The first known published use of the word faggot or fag to refer to a male homosexual appeared in 1914 in the U.S. It referred to a homosexual ball where the men were dressed in drag and called them "fagots (sissies)." Ernest Hemingway, in The Sun Also Rises (1926), included the line, "You're a hell of a good guy, and I'm fonder of you than anybody on earth. I couldn't tell you that in New York. It'd mean I was a faggot." A 1921 cite says, "Androgynes [are] known as 'fairies,' 'fags,' or 'brownies.'"
George Chauncey, in his excellent 1994 work Gay New York: Gender, Urban Culture, and the Making of the Gay Male World, 1890-1940, says that the terms fairy, faggot, and queen were used by homosexuals to refer to men who were ostentatiously effeminate. Homosexuals who were not as showy referred to themselves as "queer" in the first decades of the 20th century.

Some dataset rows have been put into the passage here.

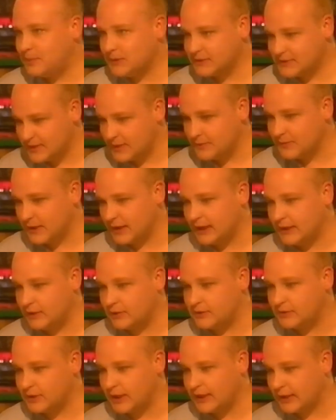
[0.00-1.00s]
put something in
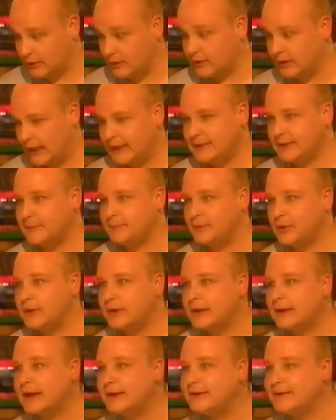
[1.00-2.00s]
your drink and you'll end up
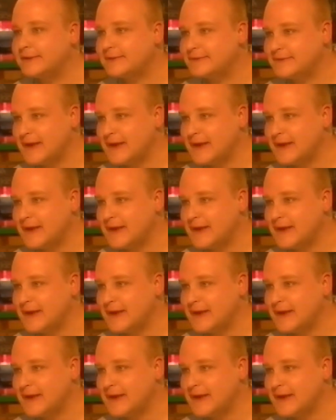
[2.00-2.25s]
doing it under the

But the general public mainly called homosexuals "fairies." If you were in London in the 1920s through the 1940s and used the term "fag," the man in the street might have offered you a cigarette, and quite possibly that would have been the case with many Americans at the time.

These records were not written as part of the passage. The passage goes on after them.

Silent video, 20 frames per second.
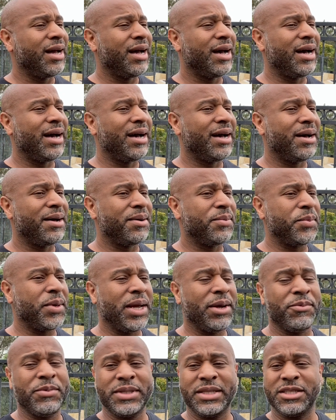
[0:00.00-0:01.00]
Um,
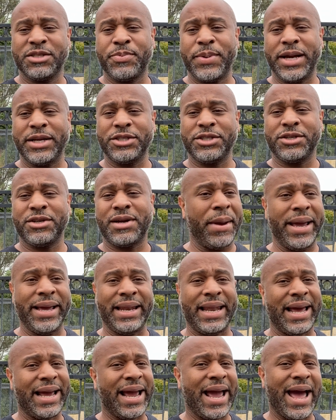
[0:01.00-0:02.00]
and with the special, I paid
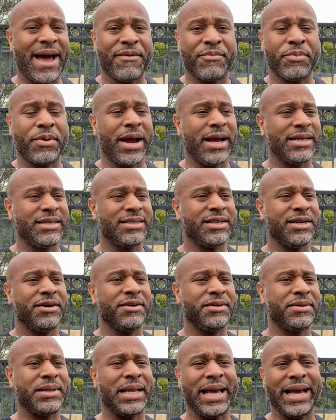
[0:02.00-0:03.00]
like half price. So it
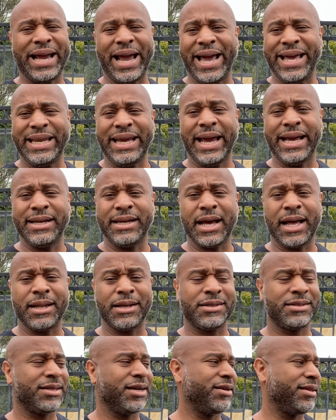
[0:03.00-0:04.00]
was like eighty-eight
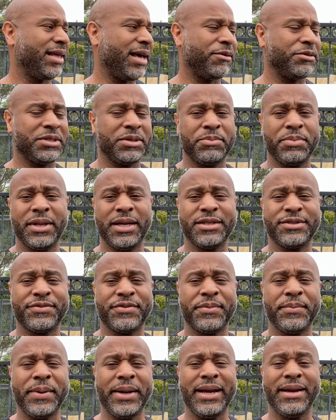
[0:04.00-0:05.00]
dollars. So that was a plus
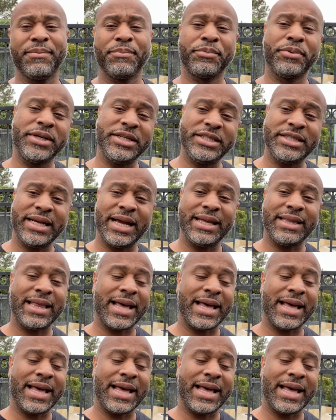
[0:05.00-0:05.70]
for me. Appreciate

All of this does little to answer your original question: How did a bundle of sticks come to mean a homosexual male? Most likely it didn't. Here we'll have to go to theory. Since I'm writing this, mine will have to do.
We notice with some words a progression of usage that morphs along the lines of "woman/girl" > "woman/girl/child" > "effeminate male" > "homosexual male." The word fairy is a good example. "Faggot" in the sense of an ill-tempered woman is another. I independently came to that conclusion while answering a general question on the SDMB. But, in a post to the American Dialect Society mailing list, Dr. Laurence Horn, professor of linguistics at Yale University, posted the progression that I just used (he did it much more succinctly than I could). Still unexplained is how a Britishism jumped the ocean in a short period of time to acquire a new meaning in the U.S. Perhaps it was an independent formation. Words happen.
As a last thought, a current notion holds that the Yiddish word faygeleh, "little bird," might have been the source, but lacks evidence other than the claim that the word was commonly used in Yiddish prior to WWII to indicate a homosexual. With the digitizing of publications allowing searching never before possible, perhaps some further scholarship will be forthcoming to help solve the mystery.